Craignant d’éventuelles représailles, deux travailleurs ont, sous le couvert de l’anonymat, donné libre court à leurs frustrations. «Nous cumulons respectivement 26 et 30 années en tant que facteurs sans bénéficier de la moindre promotion», tonnent-ils. Et de poursuivre : «Les avantages et l’évolution dans la carrière sont consentis aux pistonnés.» Dans le même veine, un guichetier ayant passé 32 ans à ce poste jure par tous les saints n’avoir bénéficié d’aucune avancée dans le grade. «Nous exigeons l’application stricte de la convention collective comportant 14 points et qui traîne depuis 2003», martèlent-ils.
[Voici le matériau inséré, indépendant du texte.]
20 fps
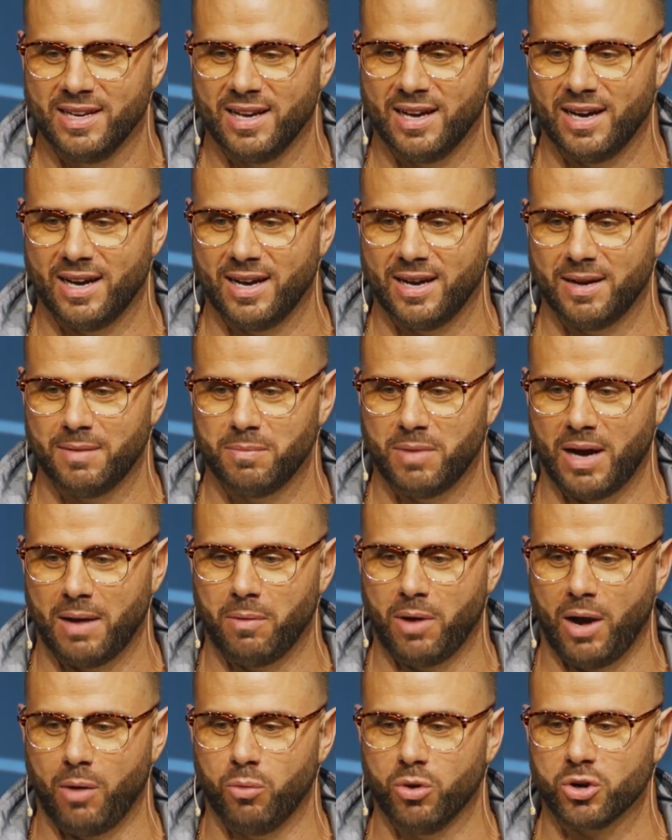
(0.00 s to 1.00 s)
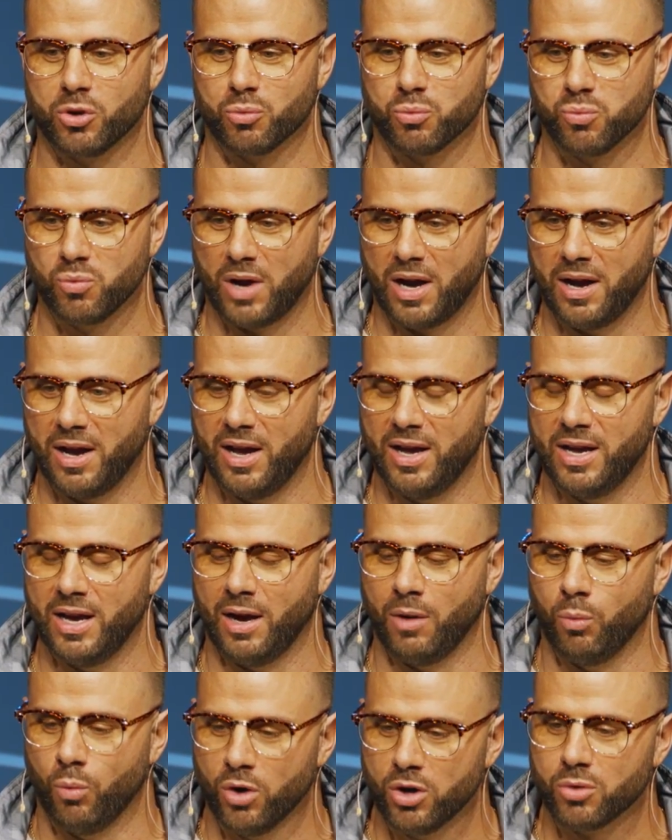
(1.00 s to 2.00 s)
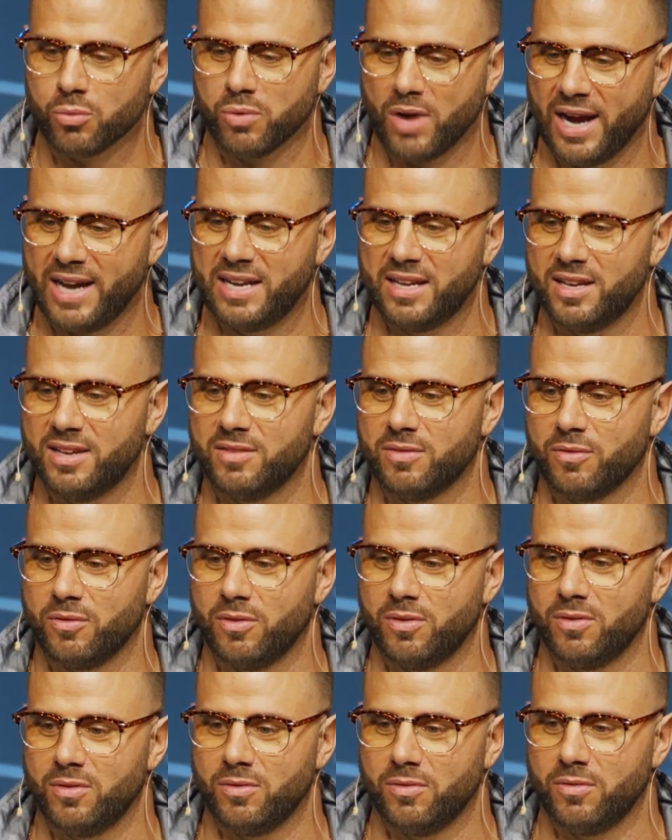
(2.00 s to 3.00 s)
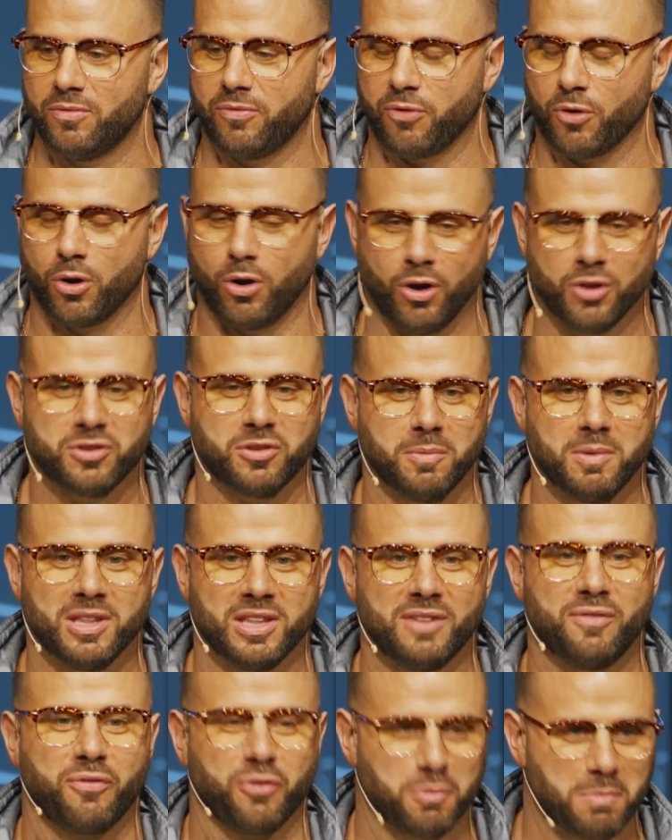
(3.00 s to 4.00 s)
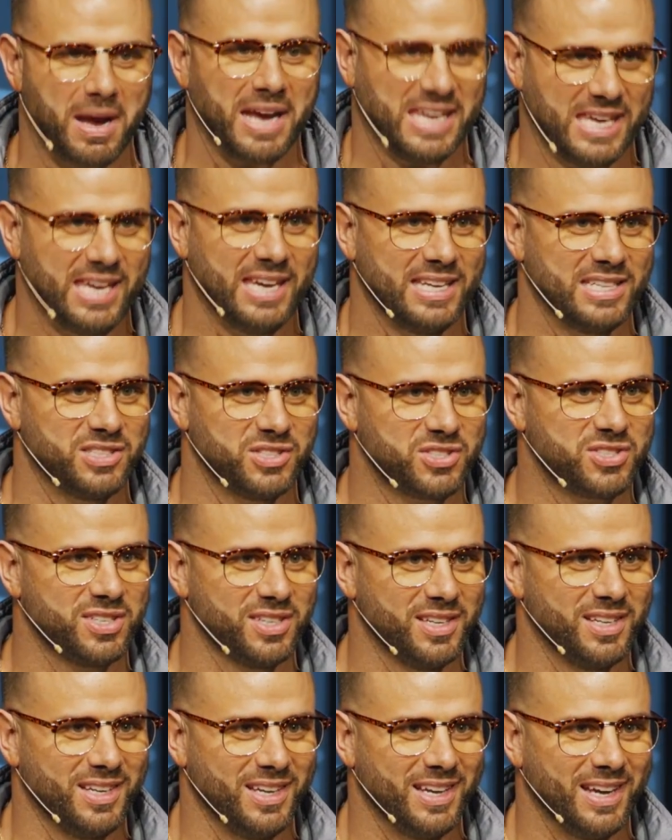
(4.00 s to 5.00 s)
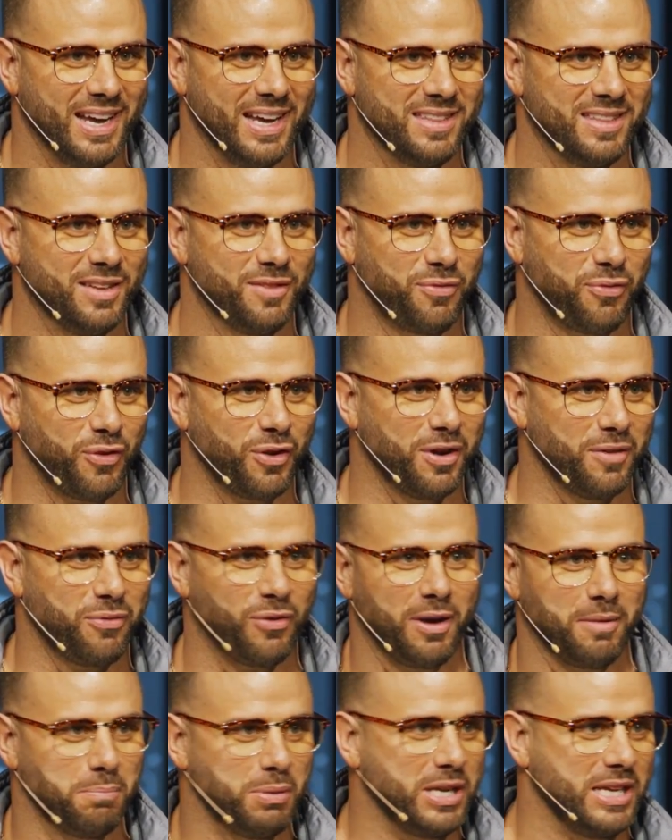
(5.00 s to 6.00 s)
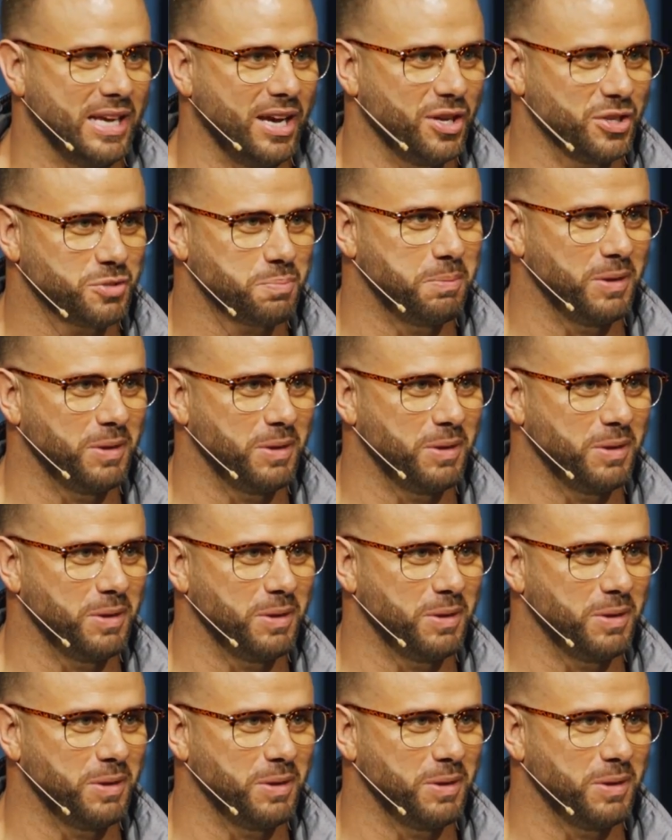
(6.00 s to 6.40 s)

I want to write it ultimately for my kids and then for everybody else.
A Skikda, la grève des travailleurs d’Algérie Poste a touché hier l’ensemble des bureaux de poste de la wilaya et la poste centrale ; les agents ont tous suivi le mot d’ordre de débrayage. «Ce sont les travailleurs qui ont décidé, spontanément et unanimement, d’appuyer leurs collègues à travers le territoire national. Nous ne pouvions rester en marge d’une telle action qui, pour une fois, place l’intérêt légitime des travailleurs en pole position», a déclaré une employée rencontrée à la poste centrale de Skikda. «Notre action n’obéit à aucune connotation ou mot d’ordre syndical. C’est un acte de solidarité», a-t-elle rajouté.

Khider Ouahab, Mahmoud Boumelih


TouaÏbia Houari, postier

«Après 21 ans de carrière, je ne touche que 38 000 DA !»
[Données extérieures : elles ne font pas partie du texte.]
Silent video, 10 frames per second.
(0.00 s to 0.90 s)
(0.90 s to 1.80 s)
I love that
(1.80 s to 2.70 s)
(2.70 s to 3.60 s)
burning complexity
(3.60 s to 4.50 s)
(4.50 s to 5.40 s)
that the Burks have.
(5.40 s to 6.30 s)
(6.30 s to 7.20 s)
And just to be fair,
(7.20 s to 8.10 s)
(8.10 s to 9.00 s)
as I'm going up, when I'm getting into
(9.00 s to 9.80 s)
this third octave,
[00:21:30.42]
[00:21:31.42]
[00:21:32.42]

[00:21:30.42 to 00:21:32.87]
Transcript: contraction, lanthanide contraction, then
Touaibia Houari, 43 ans, travaille à Algérie Poste d’Oran depuis 1992. Après 21 ans de service, il touche, aujourd’hui, un salaire de 38 000DA.

Ouvrier professionnel de 3e catégorie, il a été, pour Algérie Poste, un «touche-à-tout» qui a fait le tour de tous les services. Il fait partie de ceux ayant décidé de «braver» à la fois la direction et la section syndicale d’Oran (UGTA) et de mener une grève illimitée jusqu’à obtenir gain de cause. Ses revendications, comme celles de ses camarades, se résument en 17 points. Parmi lesquels on trouve le rappel rétroactif depuis 2008, l’avancement du grade et le repositionnement. «Alors qu’Algérie Poste génère un argent monstre, la direction dit qu’elle est déficitaire !», ironise-t-il. Et d’ajouter : «L’avancement de grades est seulement pour les membres du syndicat.»
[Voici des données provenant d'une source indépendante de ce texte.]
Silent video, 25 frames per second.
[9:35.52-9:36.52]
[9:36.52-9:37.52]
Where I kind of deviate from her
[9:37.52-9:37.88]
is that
«A Oran, nous a-t-il affirmé, la direction et le syndicat sont complices. Où est la raison, quand le directeur est à la fois syndicaliste ?» Exemple patent : «Si le chef de centre te fait un PV, tu vas te plaindre au syndicat. Or, au syndicat, tu trouveras ce même chef de centre !» Il nous assure également qu’«il existe, au niveau national, 600 directeurs au service d’Algérie Poste. «Comment se fait-il que tous ces directeurs aient bénéficié de tous les avantages, ont été augmentés, ont touché leur rappel ? Dès lors qu’il s’agit de nous, travailleurs, on nous dit qu’il n’y a pas d’argent !» Il nous parle aussi de sa collègue, 54 ans, qui doit bientôt partir en retraite après avoir «mariné» dans ce métier depuis 1979 sans pour autant bénéficier d’un quelconque avancement de grade.